-- YOUR OBJECTIVE --
Write the listing out again word for word, leaving each picture behind.

-- RECORDS PROVIDED --
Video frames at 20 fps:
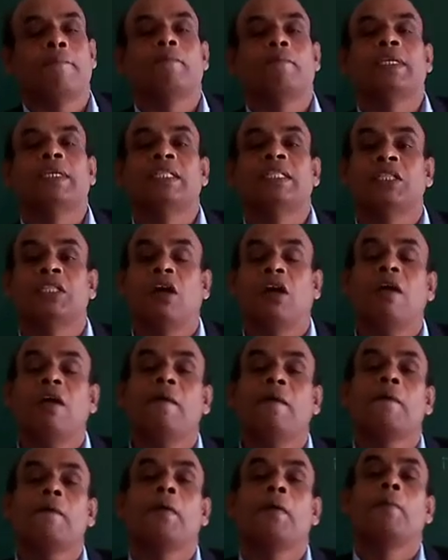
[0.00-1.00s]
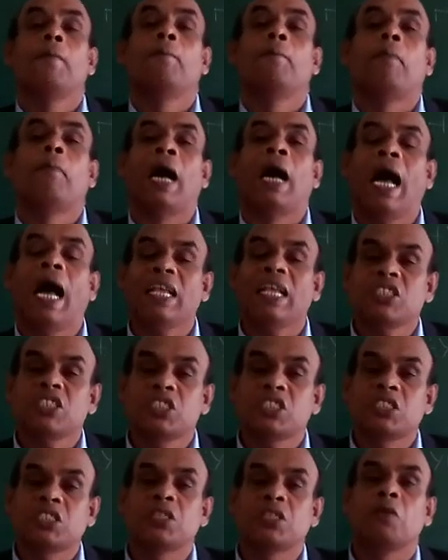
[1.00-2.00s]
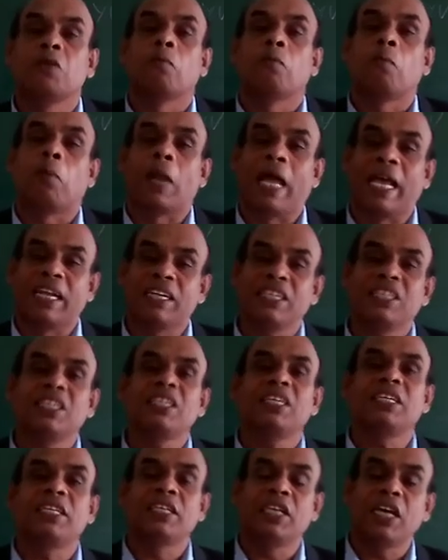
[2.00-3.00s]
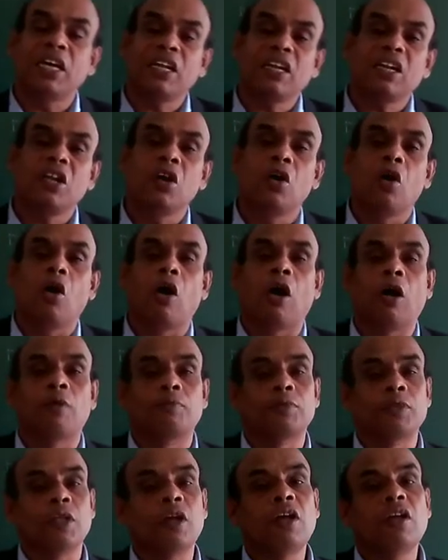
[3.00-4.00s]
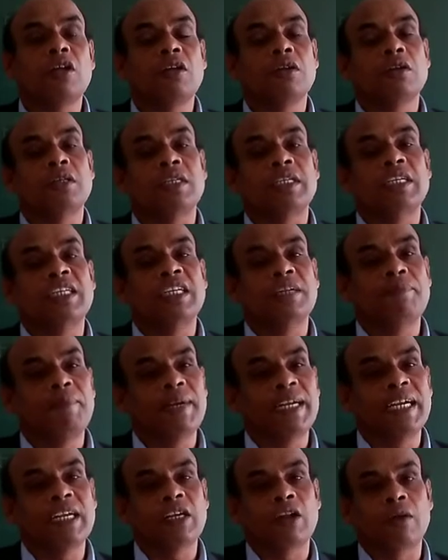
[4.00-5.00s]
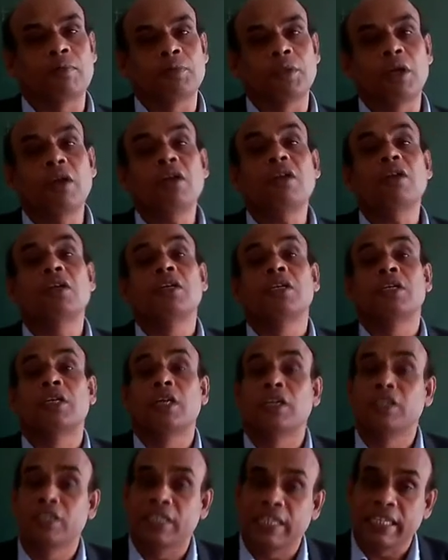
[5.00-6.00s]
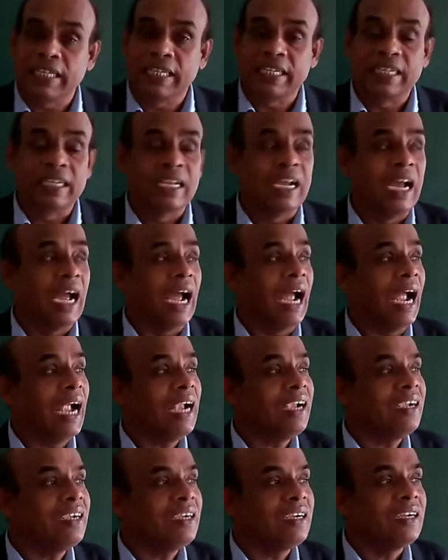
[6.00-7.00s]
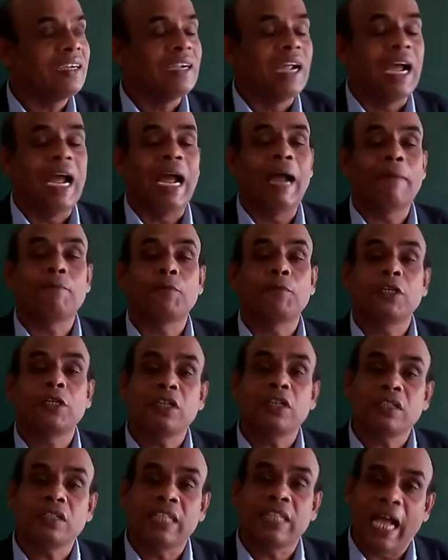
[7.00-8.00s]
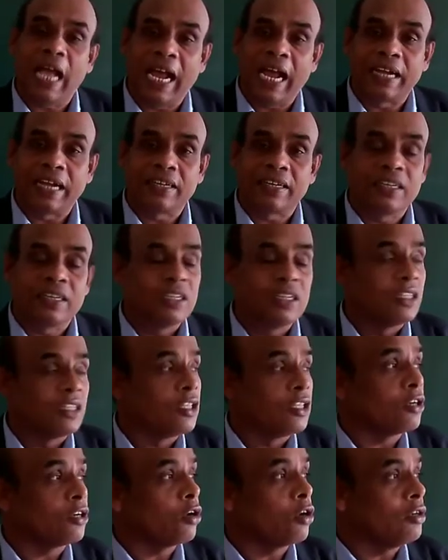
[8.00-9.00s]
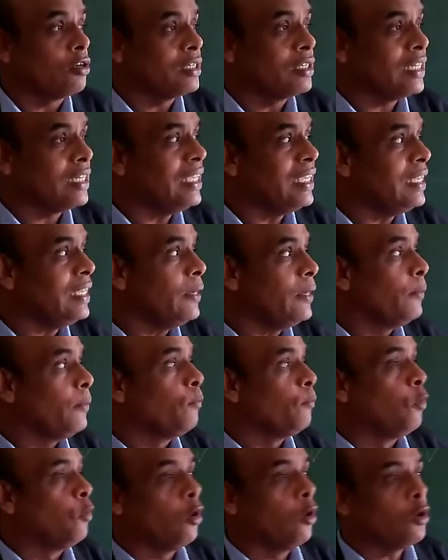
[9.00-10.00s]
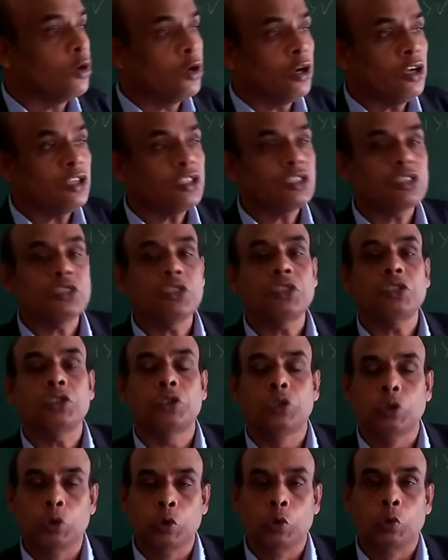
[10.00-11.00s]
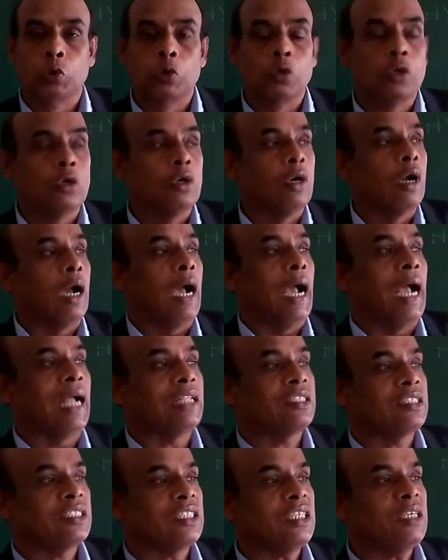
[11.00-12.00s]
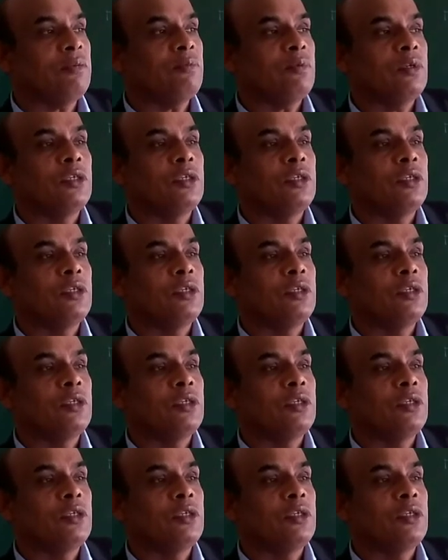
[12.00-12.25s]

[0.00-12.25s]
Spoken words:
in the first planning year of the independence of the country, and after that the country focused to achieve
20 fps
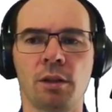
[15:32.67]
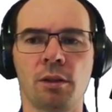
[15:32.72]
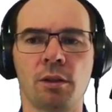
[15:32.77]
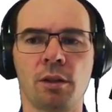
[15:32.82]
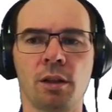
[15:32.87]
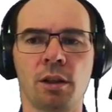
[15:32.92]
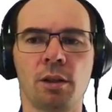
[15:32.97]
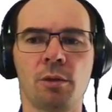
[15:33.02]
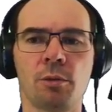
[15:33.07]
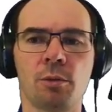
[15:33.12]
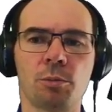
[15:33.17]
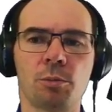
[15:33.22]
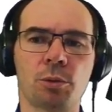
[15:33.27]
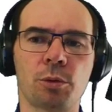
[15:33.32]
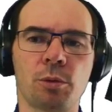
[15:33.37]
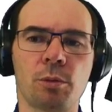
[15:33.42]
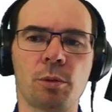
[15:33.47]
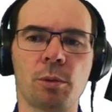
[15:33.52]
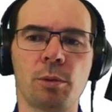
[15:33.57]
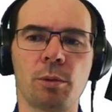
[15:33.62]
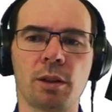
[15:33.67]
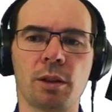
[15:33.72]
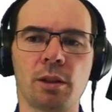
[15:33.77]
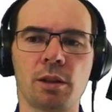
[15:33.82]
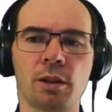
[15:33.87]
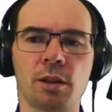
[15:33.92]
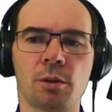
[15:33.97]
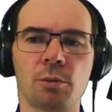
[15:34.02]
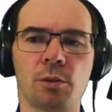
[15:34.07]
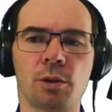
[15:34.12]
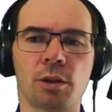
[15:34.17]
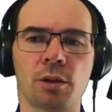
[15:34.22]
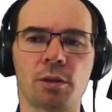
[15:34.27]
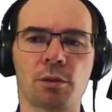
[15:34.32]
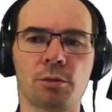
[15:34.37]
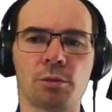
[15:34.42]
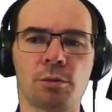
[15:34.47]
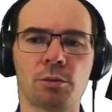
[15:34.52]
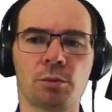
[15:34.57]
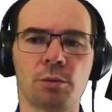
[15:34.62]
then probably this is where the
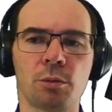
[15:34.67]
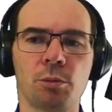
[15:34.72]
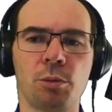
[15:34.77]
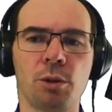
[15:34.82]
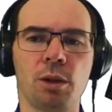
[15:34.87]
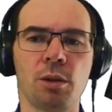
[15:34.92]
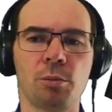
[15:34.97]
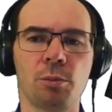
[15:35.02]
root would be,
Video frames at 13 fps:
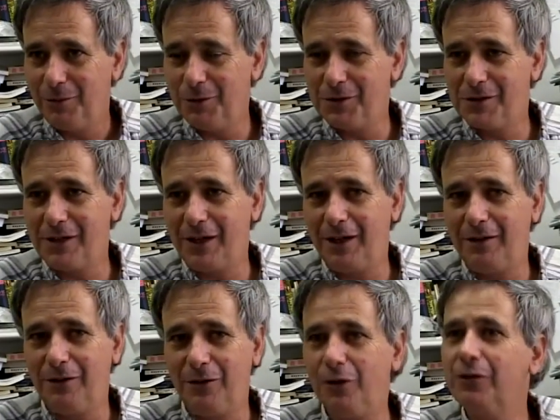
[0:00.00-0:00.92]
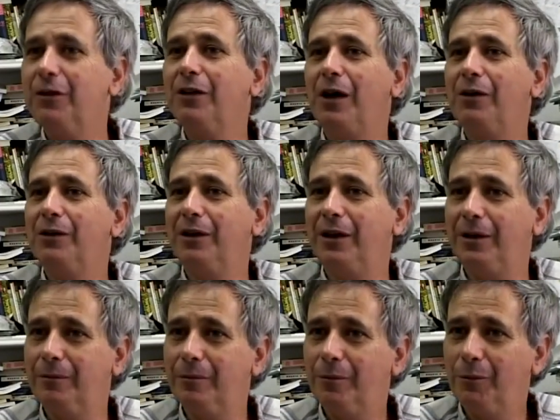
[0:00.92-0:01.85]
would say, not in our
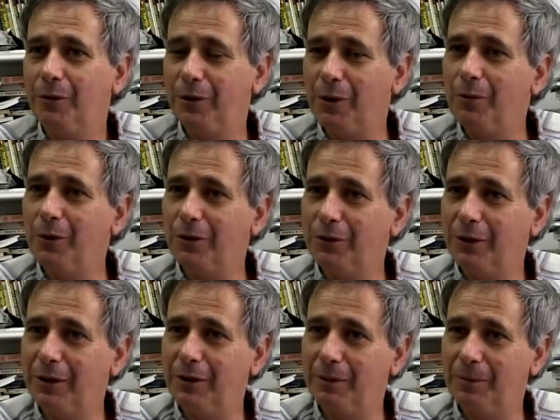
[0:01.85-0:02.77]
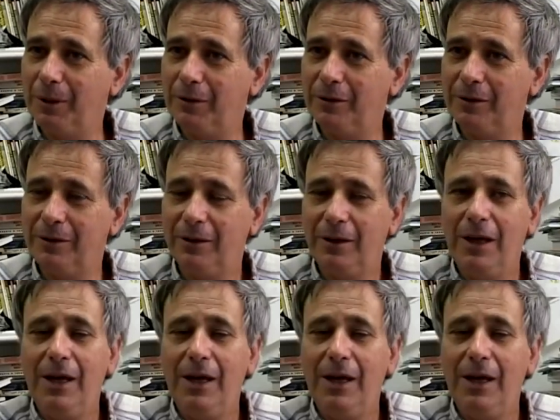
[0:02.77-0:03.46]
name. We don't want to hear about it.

-- RESPONSE TO THE EXERCISE --
Video frames at 20 fps:
[0.00-1.00s]
[1.00-2.00s]
[2.00-3.00s]
[3.00-4.00s]
[4.00-5.00s]
[5.00-6.00s]
[6.00-7.00s]
[7.00-8.00s]
[8.00-9.00s]
[9.00-10.00s]
[10.00-11.00s]
[11.00-12.00s]
[12.00-12.25s]

[0.00-12.25s]
Spoken words:
in the first planning year of the independence of the country, and after that the country focused to achieve
20 fps
[15:32.67]
[15:32.72]
[15:32.77]
[15:32.82]
[15:32.87]
[15:32.92]
[15:32.97]
[15:33.02]
[15:33.07]
[15:33.12]
[15:33.17]
[15:33.22]
[15:33.27]
[15:33.32]
[15:33.37]
[15:33.42]
[15:33.47]
[15:33.52]
[15:33.57]
[15:33.62]
[15:33.67]
[15:33.72]
[15:33.77]
[15:33.82]
[15:33.87]
[15:33.92]
[15:33.97]
[15:34.02]
[15:34.07]
[15:34.12]
[15:34.17]
[15:34.22]
[15:34.27]
[15:34.32]
[15:34.37]
[15:34.42]
[15:34.47]
[15:34.52]
[15:34.57]
[15:34.62]
then probably this is where the
[15:34.67]
[15:34.72]
[15:34.77]
[15:34.82]
[15:34.87]
[15:34.92]
[15:34.97]
[15:35.02]
root would be,
Video frames at 13 fps:
[0:00.00-0:00.92]
[0:00.92-0:01.85]
would say, not in our
[0:01.85-0:02.77]
[0:02.77-0:03.46]
name. We don't want to hear about it.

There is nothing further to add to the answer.